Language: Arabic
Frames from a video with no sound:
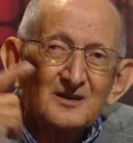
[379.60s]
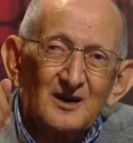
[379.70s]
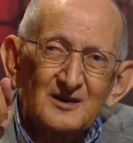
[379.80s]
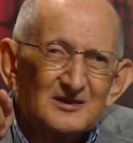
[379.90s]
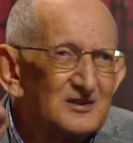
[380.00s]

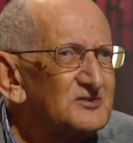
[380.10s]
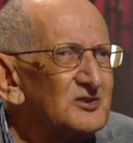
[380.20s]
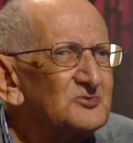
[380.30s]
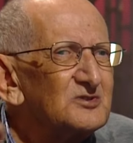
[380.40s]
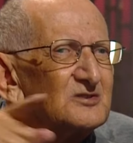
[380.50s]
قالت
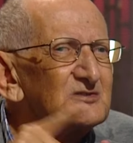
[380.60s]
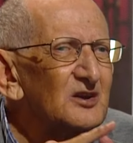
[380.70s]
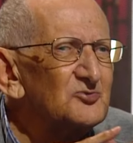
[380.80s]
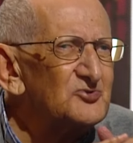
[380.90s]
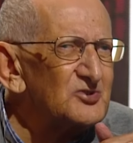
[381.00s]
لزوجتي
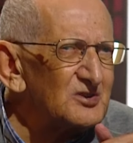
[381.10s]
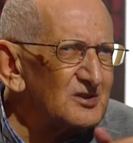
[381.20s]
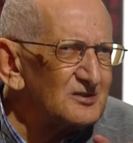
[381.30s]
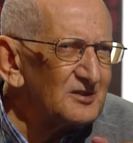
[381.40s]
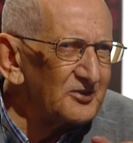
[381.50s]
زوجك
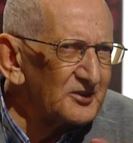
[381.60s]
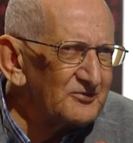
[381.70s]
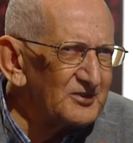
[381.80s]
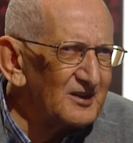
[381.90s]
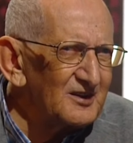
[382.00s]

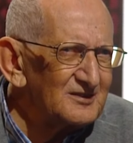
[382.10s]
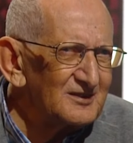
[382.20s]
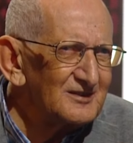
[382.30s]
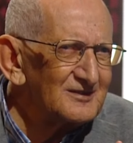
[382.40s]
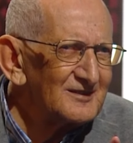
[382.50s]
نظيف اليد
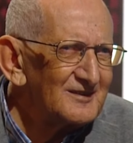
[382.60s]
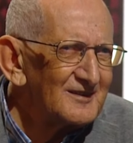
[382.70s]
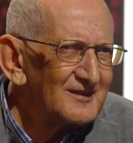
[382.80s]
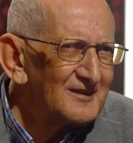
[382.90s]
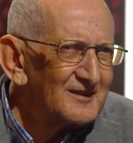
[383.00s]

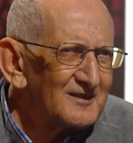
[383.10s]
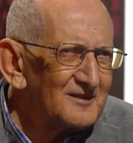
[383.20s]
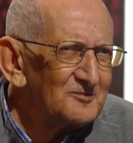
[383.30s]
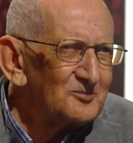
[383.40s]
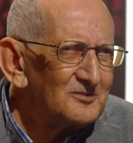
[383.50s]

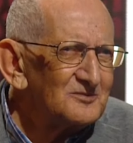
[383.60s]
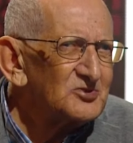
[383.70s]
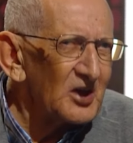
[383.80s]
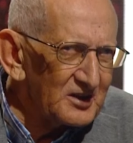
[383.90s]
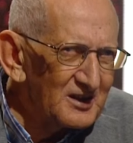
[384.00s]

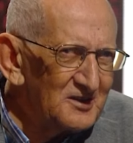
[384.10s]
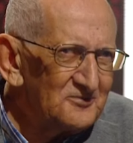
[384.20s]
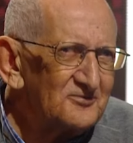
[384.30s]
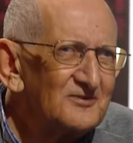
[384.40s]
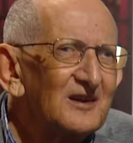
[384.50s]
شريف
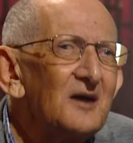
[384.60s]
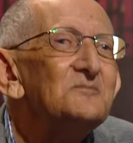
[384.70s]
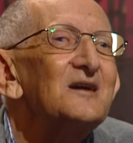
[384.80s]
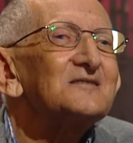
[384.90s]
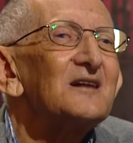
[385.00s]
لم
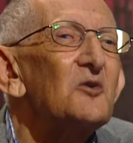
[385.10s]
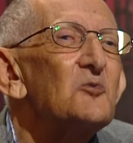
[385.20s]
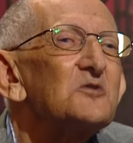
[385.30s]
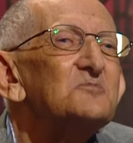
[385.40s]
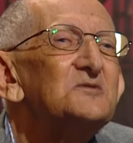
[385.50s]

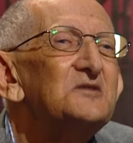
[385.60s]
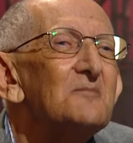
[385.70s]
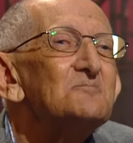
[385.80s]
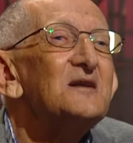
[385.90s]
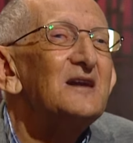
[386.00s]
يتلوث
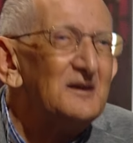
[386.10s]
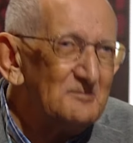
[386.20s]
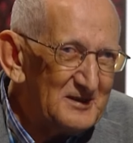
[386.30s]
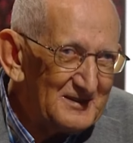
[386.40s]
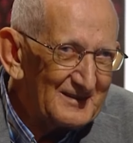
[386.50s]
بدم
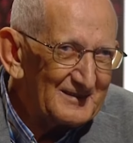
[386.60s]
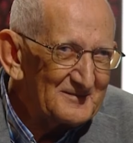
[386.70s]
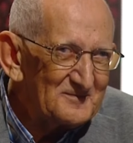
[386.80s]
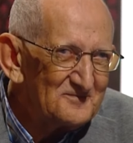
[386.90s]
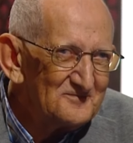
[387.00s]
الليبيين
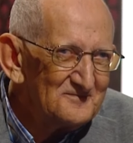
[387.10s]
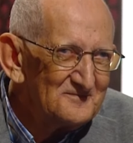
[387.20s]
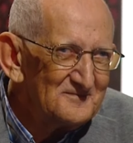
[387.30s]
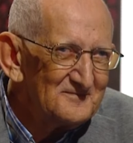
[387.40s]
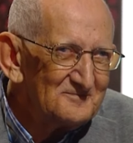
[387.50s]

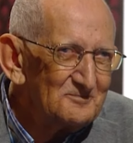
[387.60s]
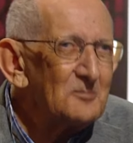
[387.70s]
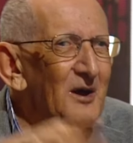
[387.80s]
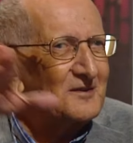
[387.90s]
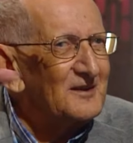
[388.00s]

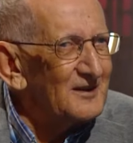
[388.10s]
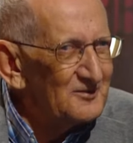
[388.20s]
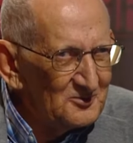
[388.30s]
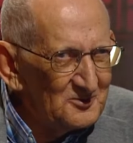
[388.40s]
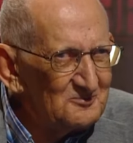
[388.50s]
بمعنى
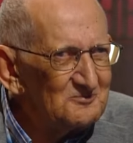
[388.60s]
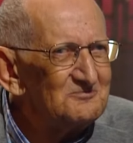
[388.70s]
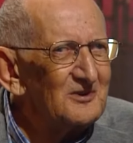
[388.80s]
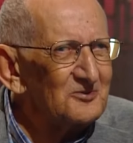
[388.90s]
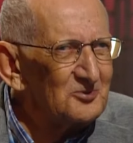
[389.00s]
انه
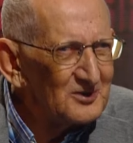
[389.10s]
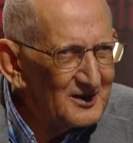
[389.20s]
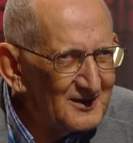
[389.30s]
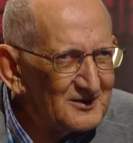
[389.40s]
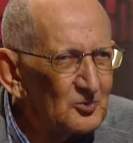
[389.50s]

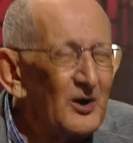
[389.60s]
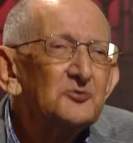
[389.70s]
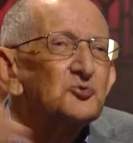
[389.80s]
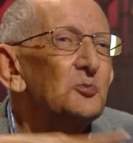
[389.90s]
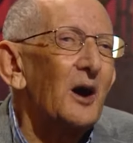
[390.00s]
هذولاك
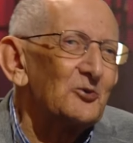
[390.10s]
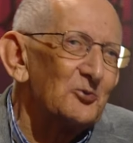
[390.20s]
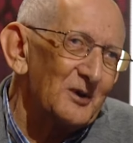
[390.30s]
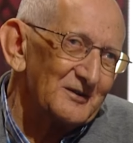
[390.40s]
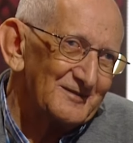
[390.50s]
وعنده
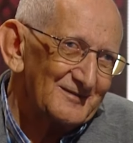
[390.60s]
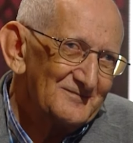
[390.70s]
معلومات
**********
- [Activity]
Leave the pictures out and restate the listing word for word.

- [Written answer]
Language: Arabic
Frames from a video with no sound:
[379.60s]
[379.70s]
[379.80s]
[379.90s]
[380.00s]

[380.10s]
[380.20s]
[380.30s]
[380.40s]
[380.50s]
قالت
[380.60s]
[380.70s]
[380.80s]
[380.90s]
[381.00s]
لزوجتي
[381.10s]
[381.20s]
[381.30s]
[381.40s]
[381.50s]
زوجك
[381.60s]
[381.70s]
[381.80s]
[381.90s]
[382.00s]

[382.10s]
[382.20s]
[382.30s]
[382.40s]
[382.50s]
نظيف اليد
[382.60s]
[382.70s]
[382.80s]
[382.90s]
[383.00s]

[383.10s]
[383.20s]
[383.30s]
[383.40s]
[383.50s]

[383.60s]
[383.70s]
[383.80s]
[383.90s]
[384.00s]

[384.10s]
[384.20s]
[384.30s]
[384.40s]
[384.50s]
شريف
[384.60s]
[384.70s]
[384.80s]
[384.90s]
[385.00s]
لم
[385.10s]
[385.20s]
[385.30s]
[385.40s]
[385.50s]

[385.60s]
[385.70s]
[385.80s]
[385.90s]
[386.00s]
يتلوث
[386.10s]
[386.20s]
[386.30s]
[386.40s]
[386.50s]
بدم
[386.60s]
[386.70s]
[386.80s]
[386.90s]
[387.00s]
الليبيين
[387.10s]
[387.20s]
[387.30s]
[387.40s]
[387.50s]

[387.60s]
[387.70s]
[387.80s]
[387.90s]
[388.00s]

[388.10s]
[388.20s]
[388.30s]
[388.40s]
[388.50s]
بمعنى
[388.60s]
[388.70s]
[388.80s]
[388.90s]
[389.00s]
انه
[389.10s]
[389.20s]
[389.30s]
[389.40s]
[389.50s]

[389.60s]
[389.70s]
[389.80s]
[389.90s]
[390.00s]
هذولاك
[390.10s]
[390.20s]
[390.30s]
[390.40s]
[390.50s]
وعنده
[390.60s]
[390.70s]
معلومات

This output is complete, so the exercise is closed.